Exercise prompt:
Images are to be skipped; everything else in the records must be repeated exactly.

Data for this task:
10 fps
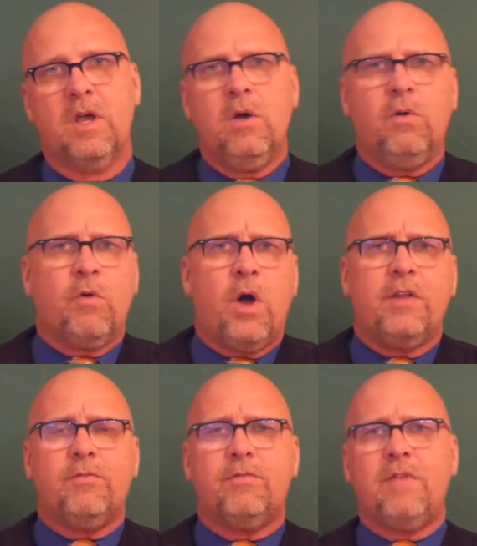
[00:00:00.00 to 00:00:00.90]
One
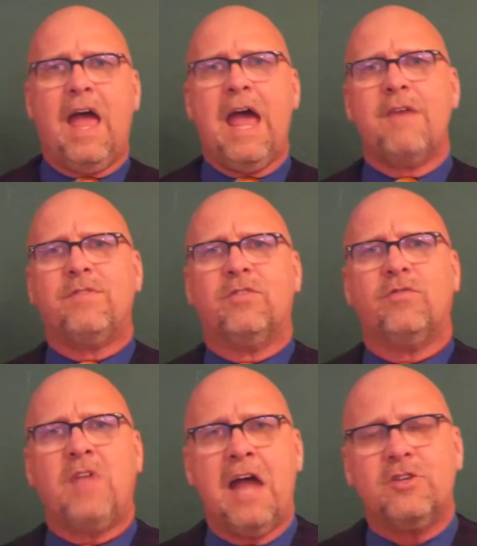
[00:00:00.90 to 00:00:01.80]
must have the
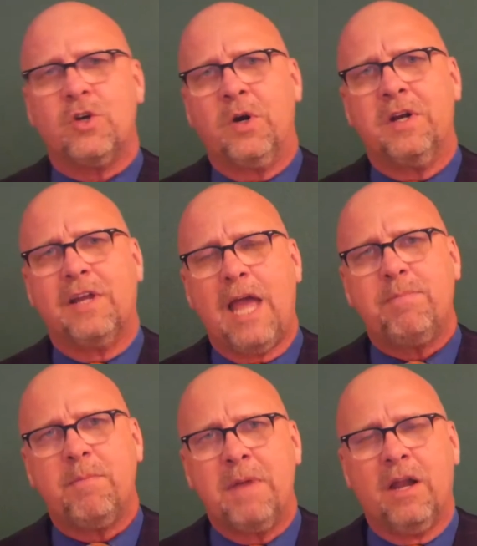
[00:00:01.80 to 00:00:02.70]
stature and
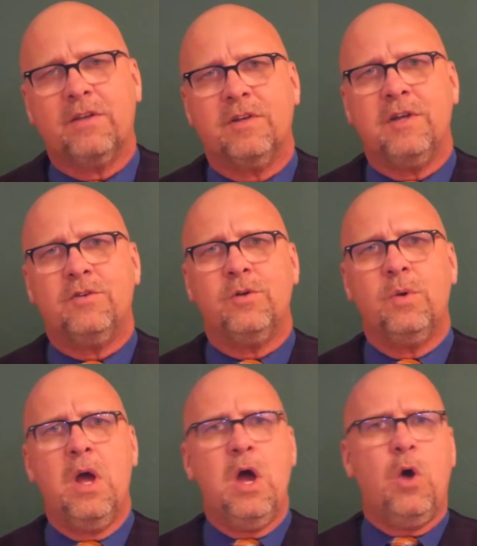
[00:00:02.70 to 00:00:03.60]
capability
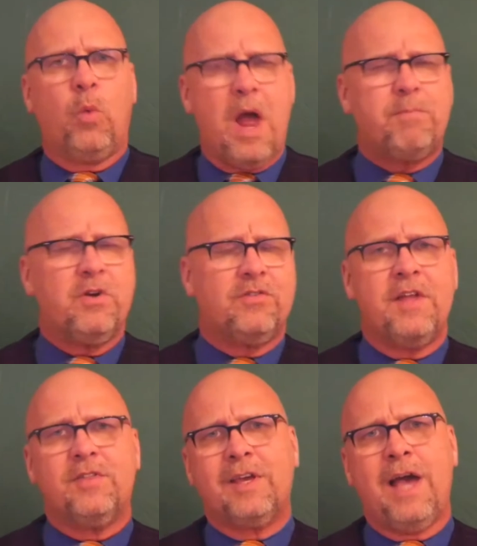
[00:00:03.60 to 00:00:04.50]
to
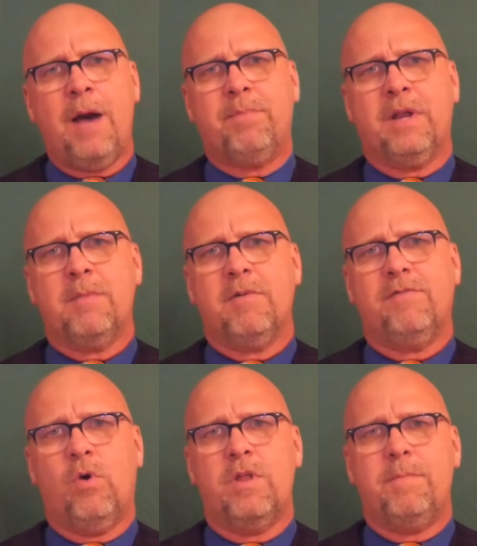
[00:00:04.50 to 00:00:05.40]
represent the company
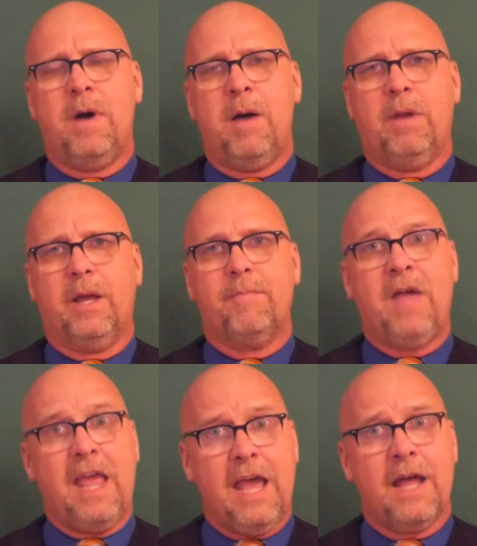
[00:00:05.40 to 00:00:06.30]
before the public
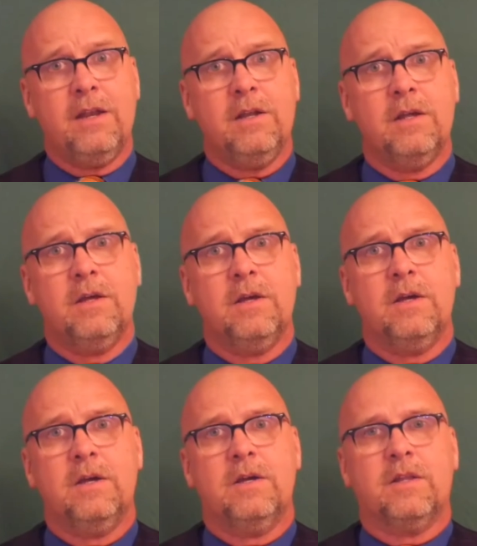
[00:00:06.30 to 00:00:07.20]
and
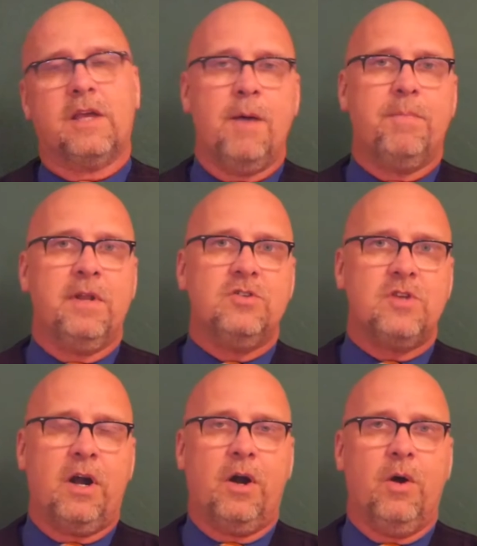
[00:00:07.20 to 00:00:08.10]
the company's
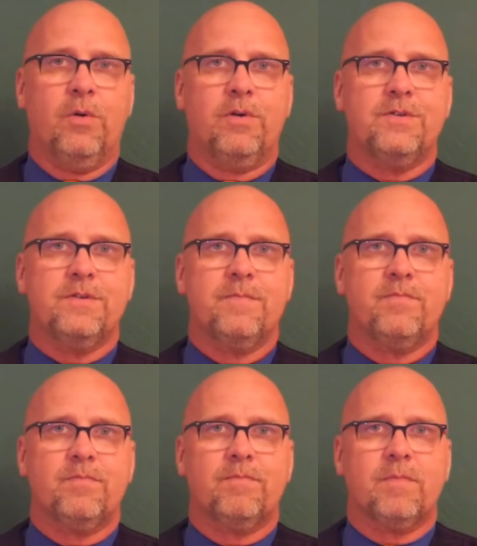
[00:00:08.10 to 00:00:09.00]
shareholders,
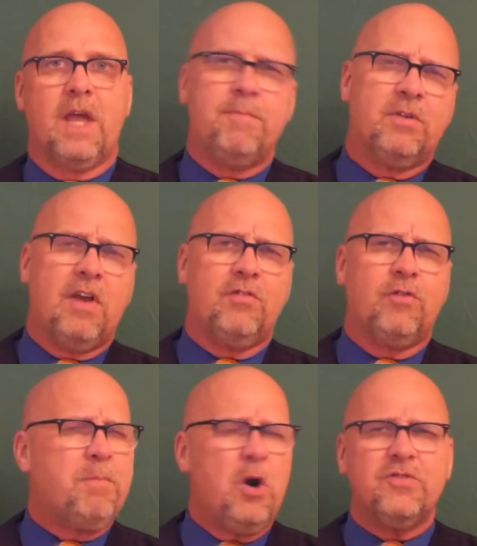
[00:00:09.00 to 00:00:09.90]
and possess
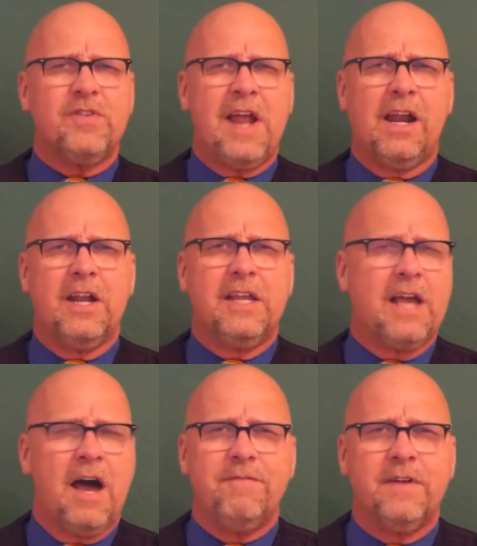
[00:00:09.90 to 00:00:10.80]
the personality,
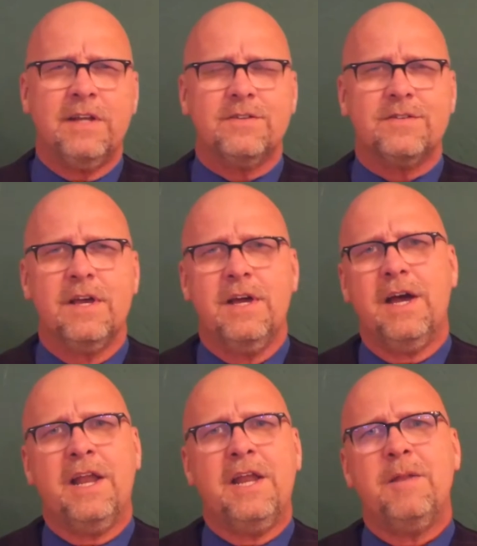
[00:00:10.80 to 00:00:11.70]
confidence,
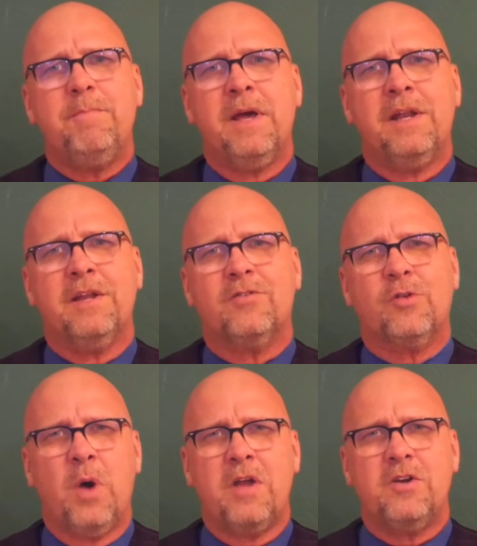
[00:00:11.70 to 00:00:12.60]
and independence
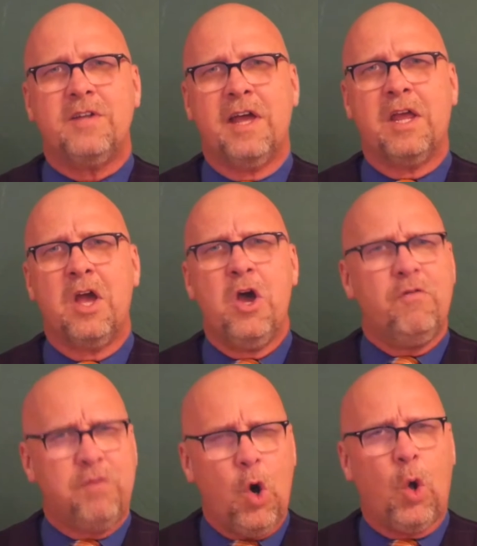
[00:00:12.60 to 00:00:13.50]
to undertake
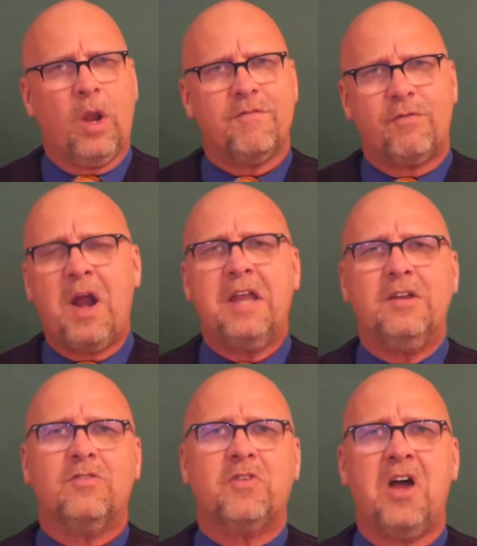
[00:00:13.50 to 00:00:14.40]
full and frank
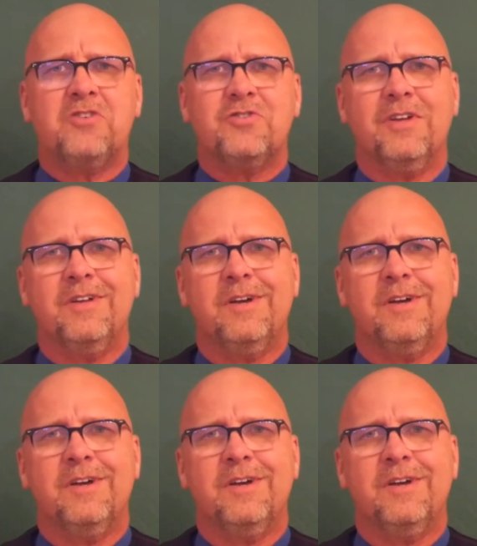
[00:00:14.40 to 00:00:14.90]
discussion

Response below:
10 fps
[00:00:00.00 to 00:00:00.90]
One
[00:00:00.90 to 00:00:01.80]
must have the
[00:00:01.80 to 00:00:02.70]
stature and
[00:00:02.70 to 00:00:03.60]
capability
[00:00:03.60 to 00:00:04.50]
to
[00:00:04.50 to 00:00:05.40]
represent the company
[00:00:05.40 to 00:00:06.30]
before the public
[00:00:06.30 to 00:00:07.20]
and
[00:00:07.20 to 00:00:08.10]
the company's
[00:00:08.10 to 00:00:09.00]
shareholders,
[00:00:09.00 to 00:00:09.90]
and possess
[00:00:09.90 to 00:00:10.80]
the personality,
[00:00:10.80 to 00:00:11.70]
confidence,
[00:00:11.70 to 00:00:12.60]
and independence
[00:00:12.60 to 00:00:13.50]
to undertake
[00:00:13.50 to 00:00:14.40]
full and frank
[00:00:14.40 to 00:00:14.90]
discussion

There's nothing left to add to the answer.